Azalea has made S$180 million ($132 million; €116 million) of Class A-1 bonds – roughly 22 percent of the total $600 million US dollar-valued offering – available to the Singaporean public, according to a statement on Tuesday.
The bonds will have a S$2,000 minimum subscription and a 3.85 percent fixed interest rate a year.
Astrea V, which is backed by cashflows from a diversified pool of private equity funds, is only the second CFO to include a retail tranche. Last year’s Astrea IV included S$121 million of bonds – around 18 percent of the $501 million total – available to the public and generated nearly S$890 million in valid applications – a 7.4 times oversubscription rate.
Azalea plans to expand its private equity product offerings for a wider investor base, chief executive Margaret Lui said in the statement.
In a collateralised fund obligation, an equity holder sells a portfolio to a new vehicle with a new manager. The original owner can select which kinds of notes it wants to hold and extract liquidity by selling the equity to a new buyer.
The public offer follows the placement of S$135 million of Class A-1 bonds and US dollar offerings of $230 million Class A-2 bonds and $140 million Class B bonds to institutional and accredited investors on 11 June. The $3.4 billion order book was 70 percent institutions, including endowments, foundations and insurers, with accredited investors making up the remainder.

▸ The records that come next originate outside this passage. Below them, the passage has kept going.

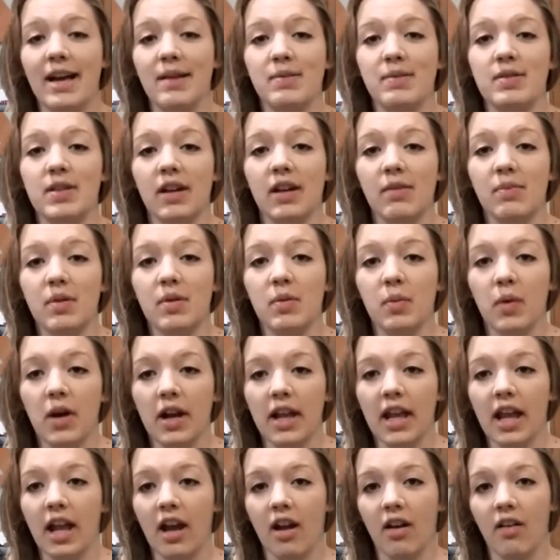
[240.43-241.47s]
Um, so I've been
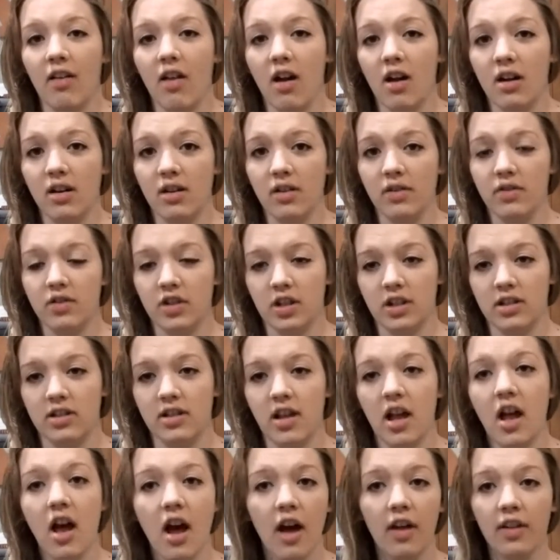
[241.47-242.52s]
working on a lot of
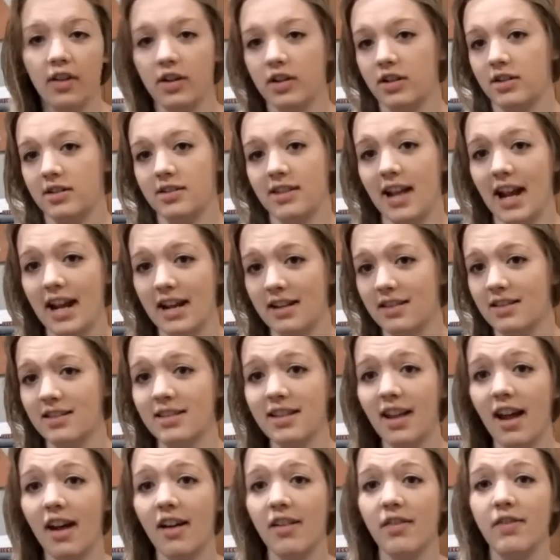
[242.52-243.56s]
just other side
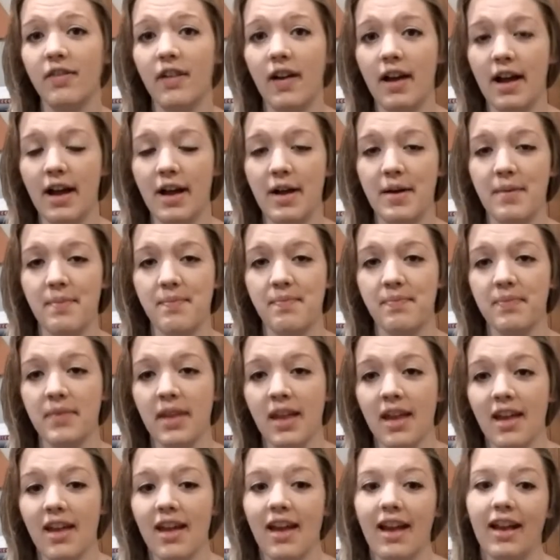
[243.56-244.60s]
stuff um,
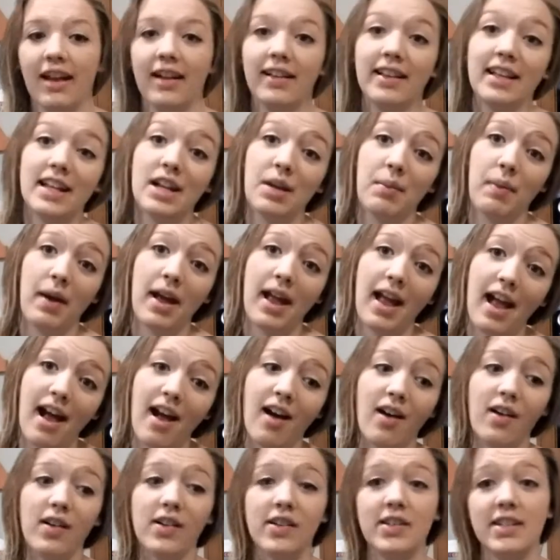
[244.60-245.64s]
and cleaning my
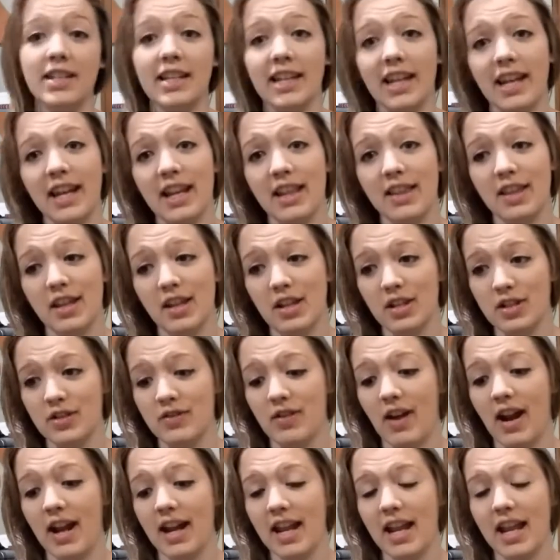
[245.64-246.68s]
house and getting
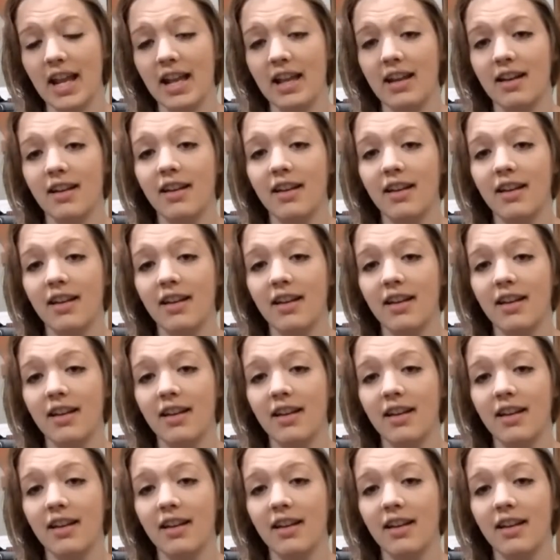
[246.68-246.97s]
things ready.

Astrea V comprises $1.3 billion in net asset value of funded commitments and $215 million of unfunded capital commitments across 38 private equity funds, according to its prospectus. Astrea IV had $1.1 billion of NAV and $168 million of uncalled capital across 36 funds.
“This larger portfolio allows us to offer more PE to Singapore retail investors while maintaining a conservative capital structure,” said En Yaw Chue, head of private equity funds at Azalea.
“To help investors understand the Astrea V PE bonds, including the risks associated with them, we will be conducting public presentations during the offer period and encourage interested investors to attend.”
Astrea V is managed by 32 general partners holding 862 underlying portfolio companies, compared with 27 GPs and 596 assets in Astrea IV. KKR is the largest GP at 9 percent of NAV, followed by Warburg Pincus and TPG. Silver Lake Partners IV, a $10.3 billion 2013-vintage, marks the single largest fund position at 5.4 percent of NAV.